This portrait was donated in June 1915 by his son, William Heath Wilson, artist, in memory of all that his father had contributed to the teaching of art in the city of Glasgow.
The artist was Sir John Watson Gordon (1788-1864) who was a successful portrait painter of the artists, literati and intellectuals of his day.(1) He was a founding member of the Royal Scottish Academy in 1826.
William Heath Wilson
William was his father’s fourth child and the only son of his second wife, Johanna Catherine, daughter of William John Thomson, himself a portrait painter. He was also the grandson of the artist Andrew Wilson.

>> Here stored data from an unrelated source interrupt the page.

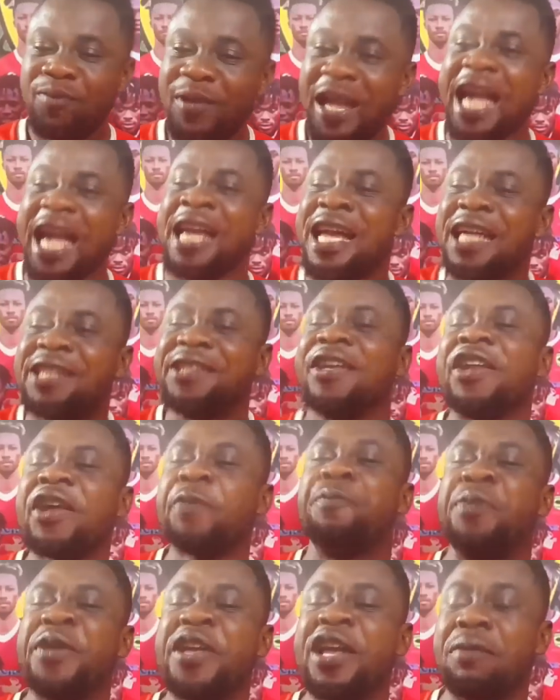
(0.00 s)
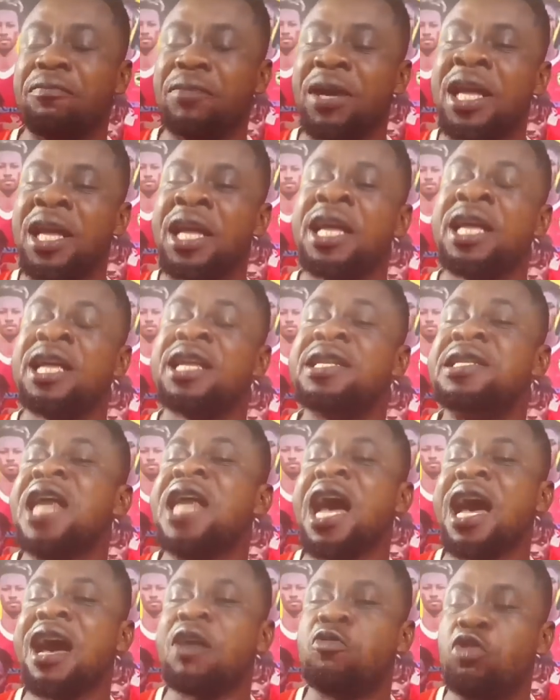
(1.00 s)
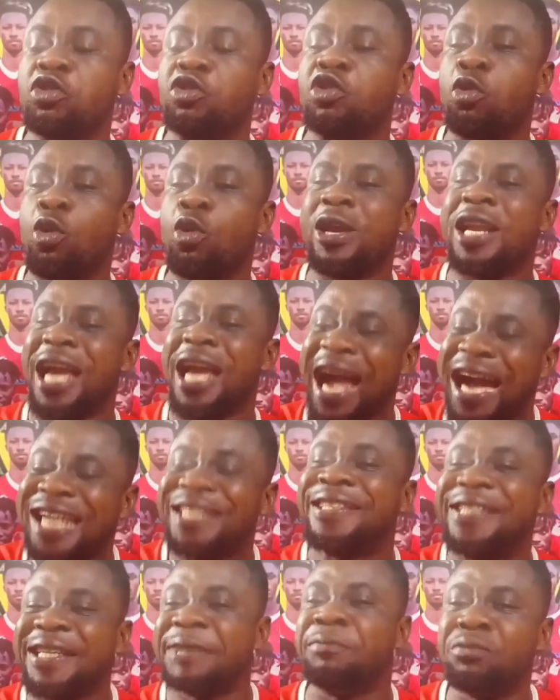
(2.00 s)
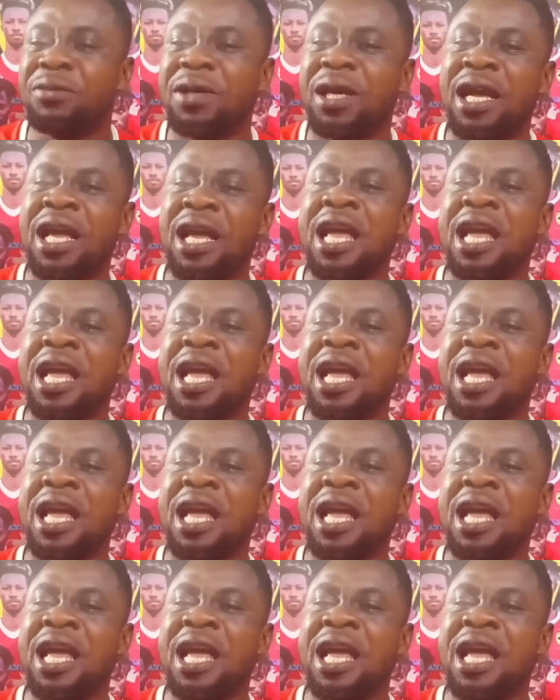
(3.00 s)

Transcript: at 3 p.m. Now, Kotoko, a team.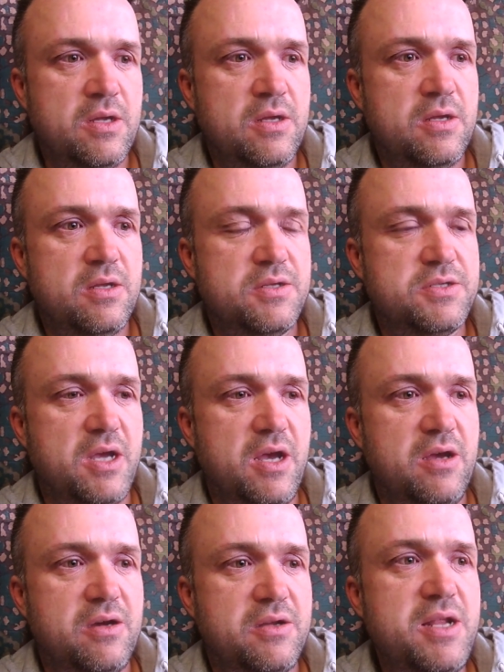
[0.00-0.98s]
So
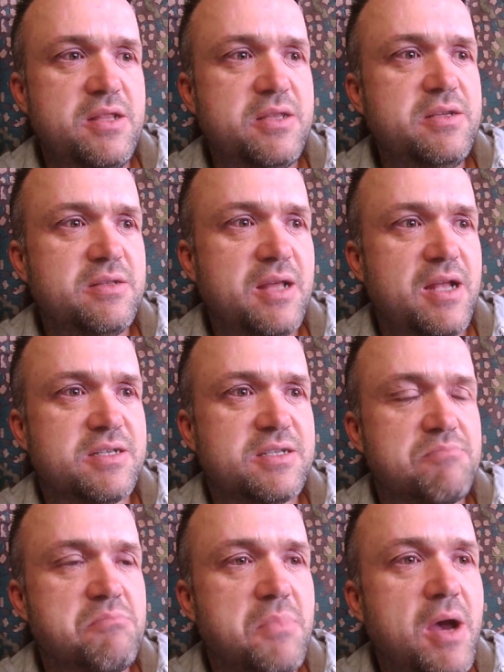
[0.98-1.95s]
I don't think that's a
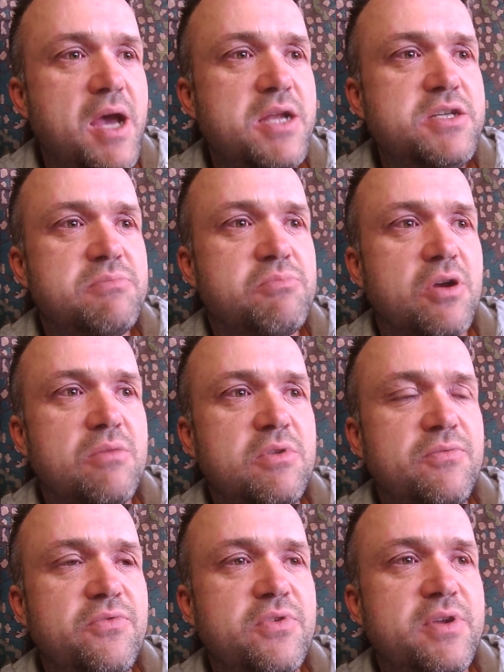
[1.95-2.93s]
major
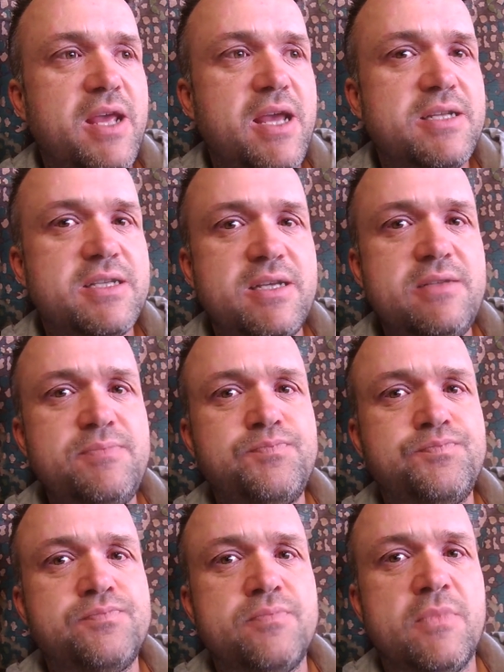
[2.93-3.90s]
problem for a canteen.
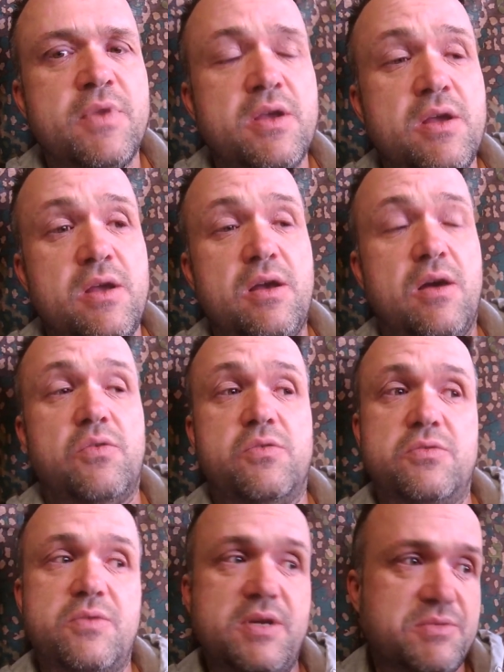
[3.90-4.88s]
I would
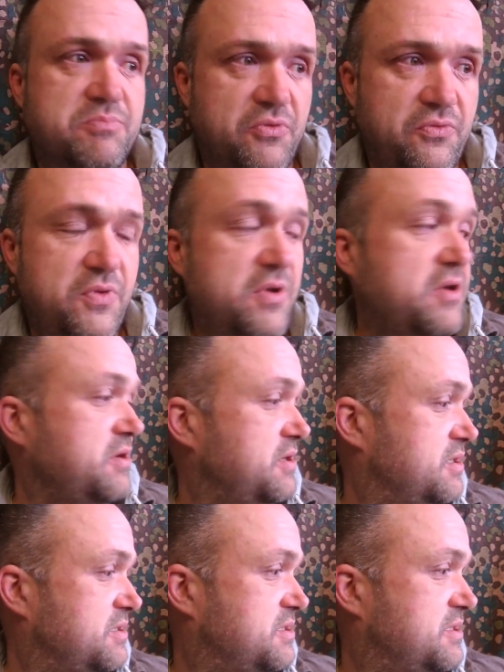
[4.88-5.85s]
always prefer
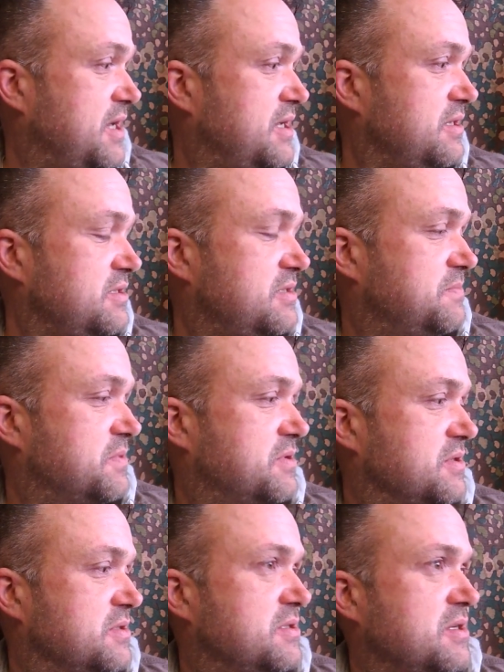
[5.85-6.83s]
a stainless,
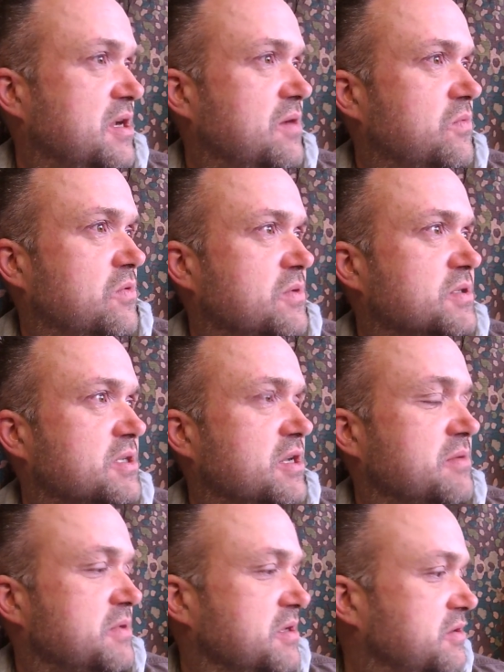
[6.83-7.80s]
because we're always going to
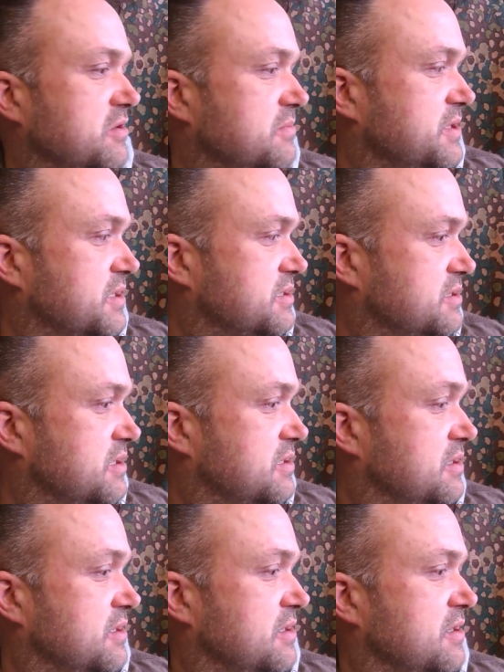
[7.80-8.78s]
be a little bit
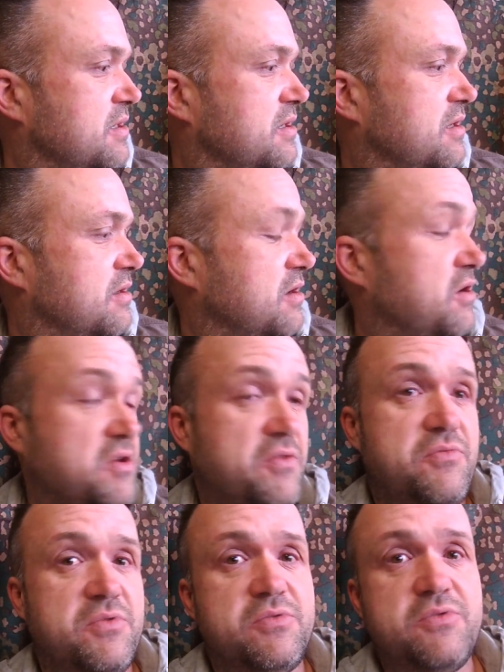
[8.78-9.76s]
concerned. I
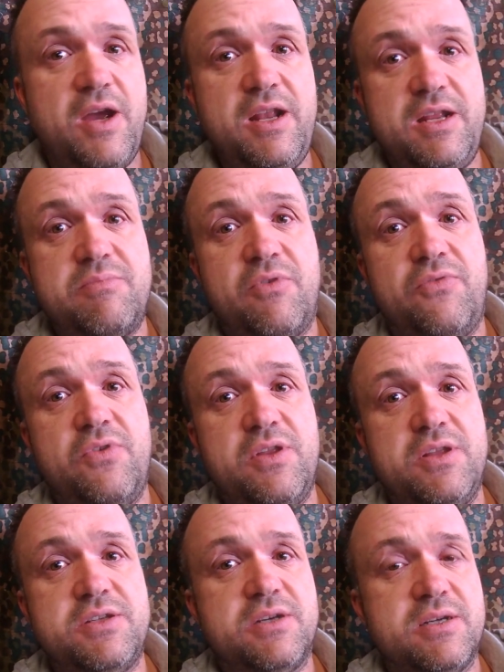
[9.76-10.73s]
even greatly prefer
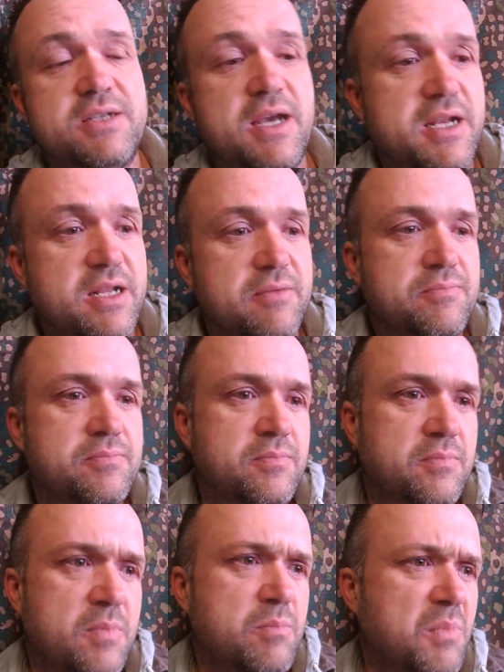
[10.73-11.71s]
the titanium,
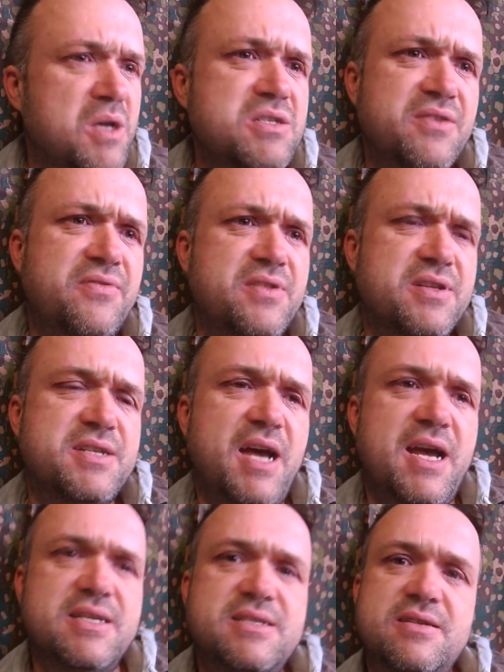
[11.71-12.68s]
mostly for the
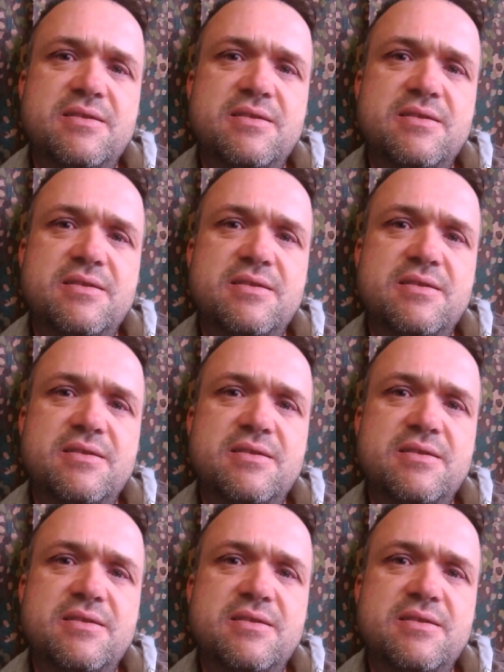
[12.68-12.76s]
taste.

He was born in Edinburgh in 1849 and lived in the United Kingdom until 1868 when the family moved to Florence, Italy, and he was still living there in the 1870’s and 1880’s.(2)
He was taught to paint by his father at Glasgow School of Art and specialised in genre scenes and landscape painting, mostly in oil and mostly on a small scale. He painted in the Impressionist Style. His paintings are of Scotland, Italy, London and Cairo. Ten of his works are in the Glasgow Museums’ collection in Glasgow Museums Resource Centre at Nitshill.
In 1881 he married Isabella Clements who had been born in 1853.
He used to travel to London every year between 1884 and 1899 to exhibit his work at the Royal Academy, London.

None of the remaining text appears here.